As indicated in the figure both the precuneus (A, C and E) and posterior cingulate gyrus (B, D and F) were investigated. Sample numbers, shown above each Western blot correspond to young adult (1–9), middle-aged (20–24) and oldest-old (30–35). ELISA concentrations are reported in ng per mg of total protein. For the S100B Western blot, a total of 25 µg of total protein was loaded per lane. Data are reported in optical density units and were adjusted for GAPDH. The GAPDH loading probe is shown below the primary antibody blot. The molecular weights are shown on the left side of each blot. Abbreviations: Pc, precuneus; PCG, posterior cingulate gyrus; YA, young adult; MA, middle-aged; OO, oldest-old; BDNF, brain-derived neurotrophic factor; GFAP, glial fibrillary acidic protein; S100B, S100 calcium binding protein-B. For statistical analyses see legend to Figure 1.
Discussion
Our investigation focused on how proteins involved in neurodegeneration change with non-pathological aging in the Pc and PCG. The selection of these brain regions was based on the observation that these two regions of the brain have been considered to be initial sites in the development of AD [4], [17], [54]–[58]. Our goal was to investigate a series of variables which are classically associated with the development of AD and quantify them along the process of aging from YA to OO cohorts. The MA group died prematurely from other non-neurological, cancer-related morbidities and hence were short of reaching the present average life expectancy (∼80 years) prevailing in the USA. One striking observation of our study is the individual variability that occurred among the 20 subjects under investigation.
Our data suggest that the brains of individuals without any symptoms of neurological disorders, lose about 15% weight between the 6–7th and 10th decade of life (mean brain weight in the MA 1328 g vs.1140 g in OO; p = 0.035). Multiple studies have reported a loss of brain volume that occurs with age [32], [59]–[64]. Stereological studies showed that normal neuronal loss accounts for ∼10% between the ages of 20–90 years while there is no statistically significant loss of glial cells [65]. Alternatively, others have reported that there is no apparent loss in numbers of neurons in normal aging, but there is a loss of synapses and changes in the size and structure of neurons [31], [33], [66]–[68]. We suggest that the differences between MA and OO groups, which encompass 3 decades, could be adjudicated to general aging atrophy. However, in the absence of neuropathology, which may account for obvious neuronal and glial loss [69] and myelin decline [70], [71], cellular shrinkage, dehydration and diffuse wasting similar to that observed in skeletal muscle sarcopenia may account for the reduction in brain weight in the last decades of life.

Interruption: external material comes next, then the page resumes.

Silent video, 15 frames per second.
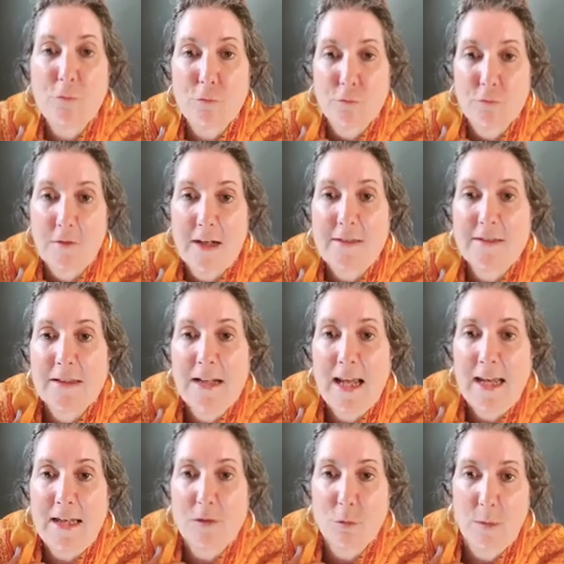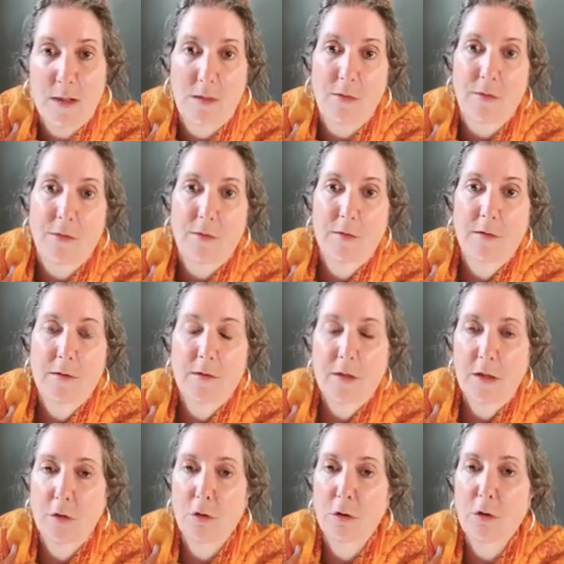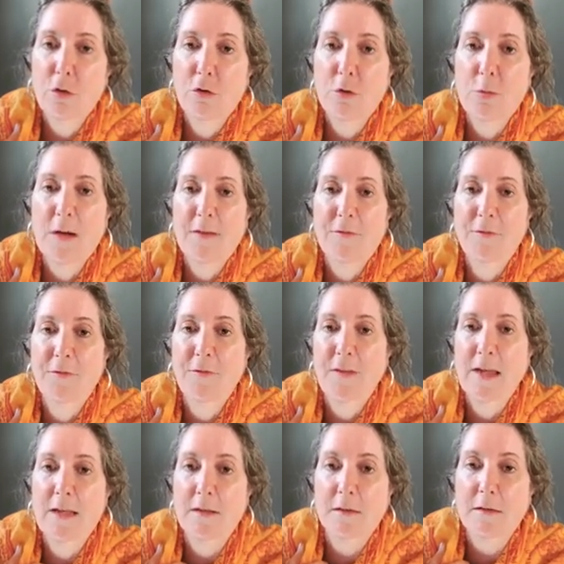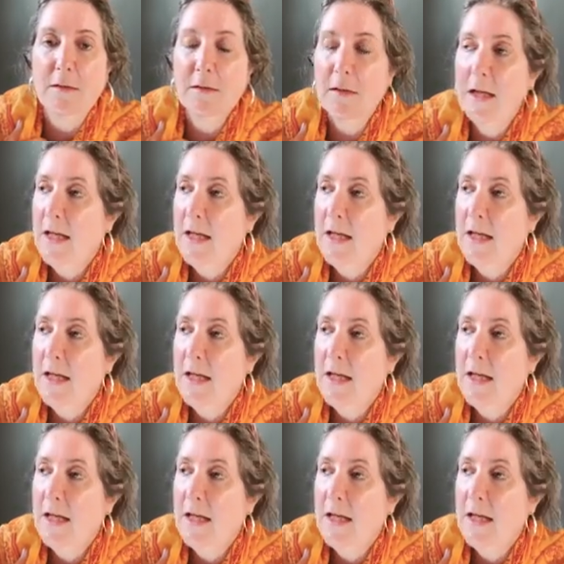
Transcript: resonate with? You know, who do I feel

Our data reveal that the burden of amyloid plaques can be substantially low or undetectable in MA individuals and in mentally healthy nonagenarians suggesting that the physiological mechanisms responsible for triggering amyloid deposition might be absent in some elderly individuals without clinical symptoms of dementia. Multiple studies have also shown that individuals with amyloid plaques can be non-demented [44], [53], [72]–[80] which undermines the idea of these lesions as being the chief culprit for the expression of dementia. In this respect, it has been recently suggested that at equal amyloid plaque loads the difference between demented and non-demented individuals lies upon the higher amount of Aβ oligomers in the former relative to the latter [81].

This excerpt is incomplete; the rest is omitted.